The other spooky occurrence is even weirder and a lot less likely to be true. Supposedly the wife of a skipper of another Royal Navy submarine was visited by a ghost - a ghost of an officer who’d died in the second world war, to be precise, and not one of the Affray’s crew. Dripping wet and still clad in his naval uniform, he informed her of the Affray’s location - information that, according to James Hamilton-Paterson in “Seven-tenths: The Sea and its Thresholds”, turned out to be accurate. Wooooo-oooooo-oooo!

Other monsters may have alternative ways of traversing the ship and, supposedly, other means by which they detect the player’s presence. I don’t know what they are, because, as with Alien, a lot of the AI smarts is sadly but unavoidably invisible to the player. I think these games would be a lot more interesting to me, although a lot less scary, if you had a top down view, and could see the monster AI at work, snuffling round bulkheads and poking about in lockers, declaring its every thought or suspicion. As it is, the intelligence against which you pit your own wits is reduced to a lethal cameo: either it’s here, and you’re dead, or it’s somewhere else.

That said, I appreciate that the Find Some Things While Being Chased By A Thing genre is an attempt to systematise horror, to try and make it true to the medium of games rather than simply ape cinema. The experience of playing a game can never be anything like the experience a horror film protagonist has in his or her linear narrative; the foreknowledge and repetition make horror games a structurally and emotionally distinct experience. Monstrum’s reconfiguring corridors and alternating antagonists address the problems of over-familiarising yourself with the threat through multiple playthroughs, even if it sacrifices some of its coherency as a setting to do so.

If you have a spare half-hour-going-on-entire-evening, I recommend idly googling unexplained marine sounds. There are quite a few of them and they all have funny names. The Bloop was a sustained, low-frequency moan, thought to be of animal origin - and yet several times louder than the loudest recorded animal. Then there are Quackers: all the more interesting for supposedly having been recorded by both Russian and American vessels during the Cold War, each assuming they were encountering a technology developed by the other. This is not to be confused with another, recently solved mystery sound, bio-duck, thought to be vocalisations from the antarctic minke whale. The quacking of a Quacker comes instead from the Russian onomatopoeic description of a frog’s sound, and while sources are so scant as to have apparently warranted the Wikipedia page’s abrupt deletion, it’s plausible that there are indeed large marine animals which have fled to greater depths to escape the vast increase in marine noise.

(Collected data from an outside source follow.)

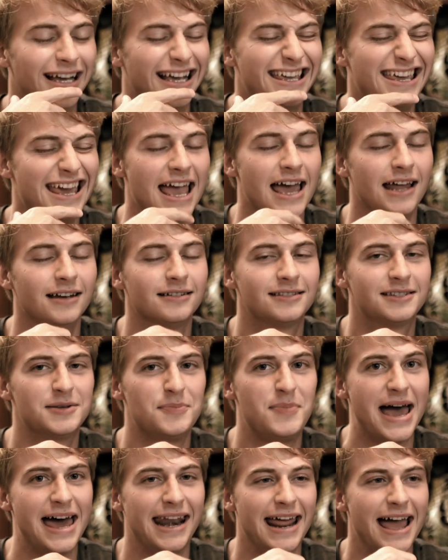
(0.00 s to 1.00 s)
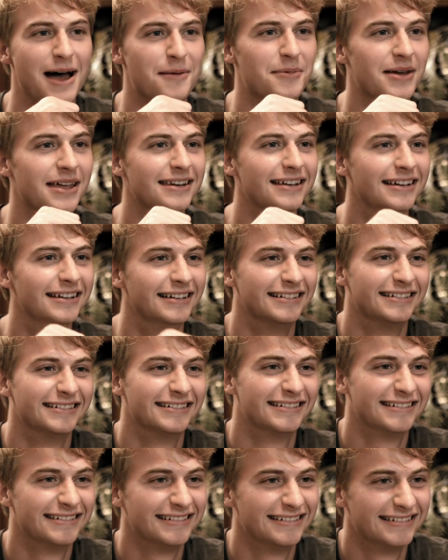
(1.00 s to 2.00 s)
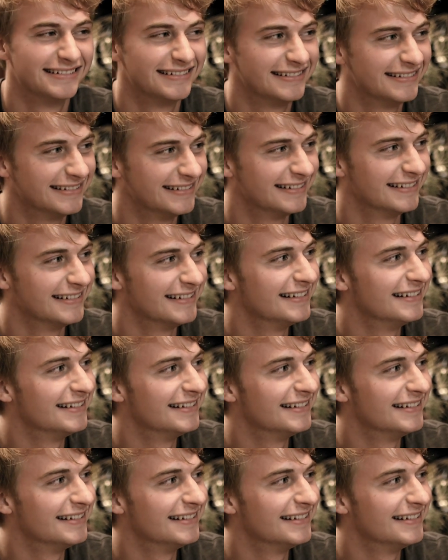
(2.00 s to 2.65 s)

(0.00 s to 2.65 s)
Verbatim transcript: I can't. It's a bad habit. Look, look.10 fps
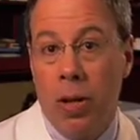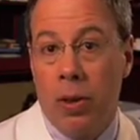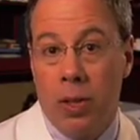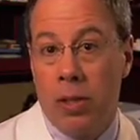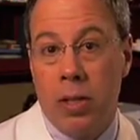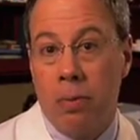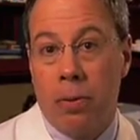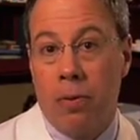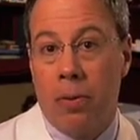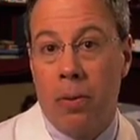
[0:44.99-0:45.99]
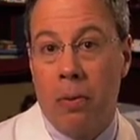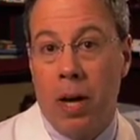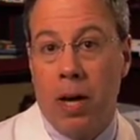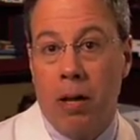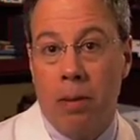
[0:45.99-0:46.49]
than simply from the
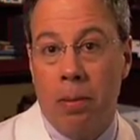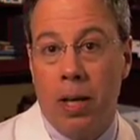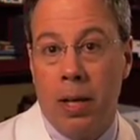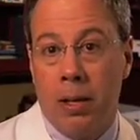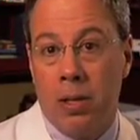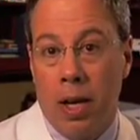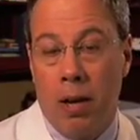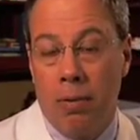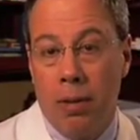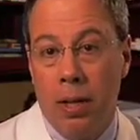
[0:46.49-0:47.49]
myeloma itself.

It’s certainly basically effective: as you scuttle around the decaying and deserted hulk, jumping at every rattle and creak, Monstrum proves that the bare bones of the genre are themselves unnerving. That said, if you put me in a dark box and occasionally make a loud banging noise, you can pretty much consistently trigger my fight-or-flight response (though mostly just flight). With that in mind, I’m not sure it’s enough, for me personally, to be scared - I also have to be interested as well, and I worry that the task of collecting items feels too unknowable, repetitive and arbitrary. My excitement hinges on the potential of Monstrum’s AI encounters: how visibly you can interact with it; how distinct in its behaviour one monster is from another. The other bugbears with the alpha - clunky menus, botched animations, absent “save and quit” features and keybindings dredged from the very depths of hell itself - I have confidence these will be addressed. But my personal qualms are broader: the genre’s come along way since Slender, I just don’t know if it's in a direction I'm particularly keen to follow.

Monstrum is available from Steam for £10, and it’s planned to stay in Early Access for 3-5 months before launching at a full price of £12. I played version 0.8.2 on 12/02/2015.